◆ Work required
Each entry below should be given again exactly; the pictures stay out.

◆ Provided information
____________________
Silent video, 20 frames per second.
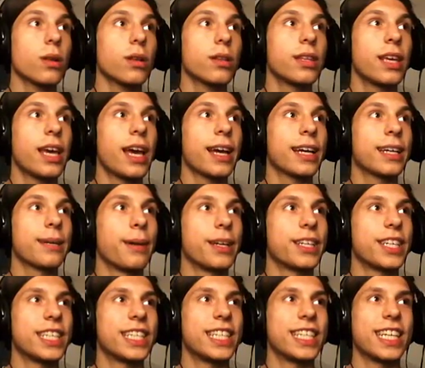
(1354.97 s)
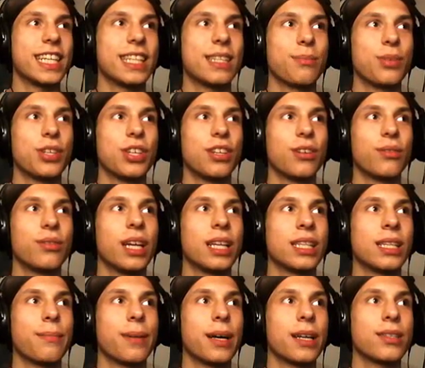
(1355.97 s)
Nie, chyba 6000 mi się nie uda.
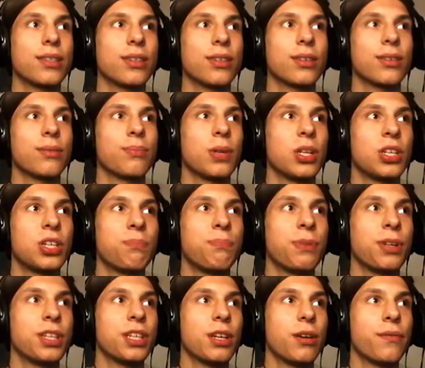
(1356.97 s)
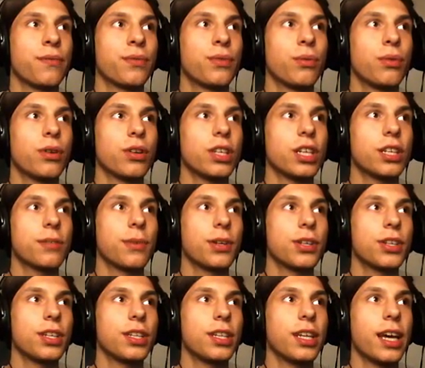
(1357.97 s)
Za bardzo poleciałem w dół, chociaż
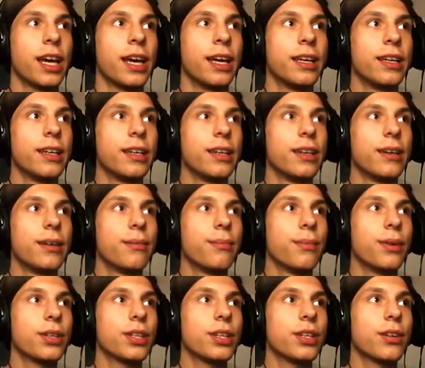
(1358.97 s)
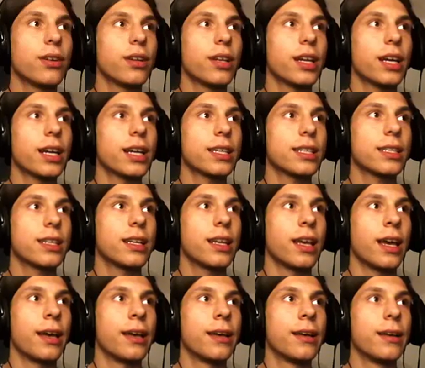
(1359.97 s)
może i nie. Może i cholera jasna
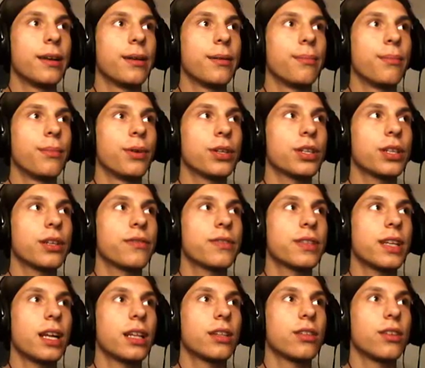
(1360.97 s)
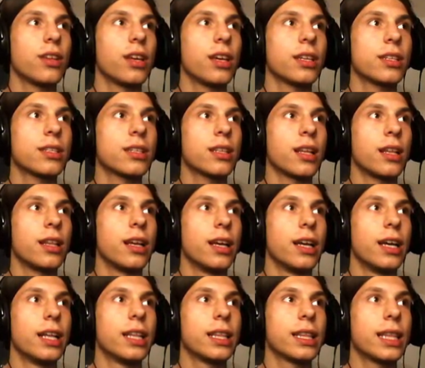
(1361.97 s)
nie. Może i wcale to nie jest ten.
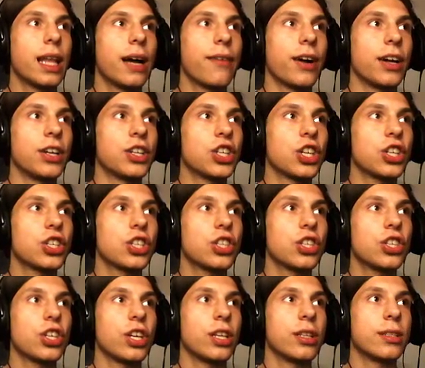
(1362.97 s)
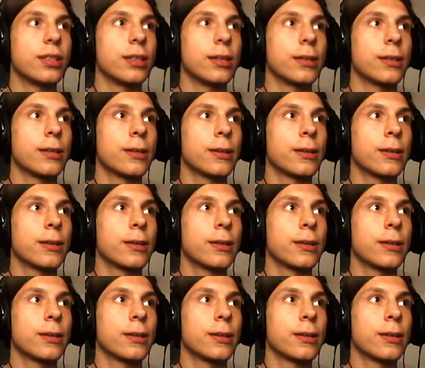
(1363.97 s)
Dawaj, 6000.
____________________
◆ Written answer
Silent video, 20 frames per second.
(1354.97 s)
(1355.97 s)
Nie, chyba 6000 mi się nie uda.
(1356.97 s)
(1357.97 s)
Za bardzo poleciałem w dół, chociaż
(1358.97 s)
(1359.97 s)
może i nie. Może i cholera jasna
(1360.97 s)
(1361.97 s)
nie. Może i wcale to nie jest ten.
(1362.97 s)
(1363.97 s)
Dawaj, 6000.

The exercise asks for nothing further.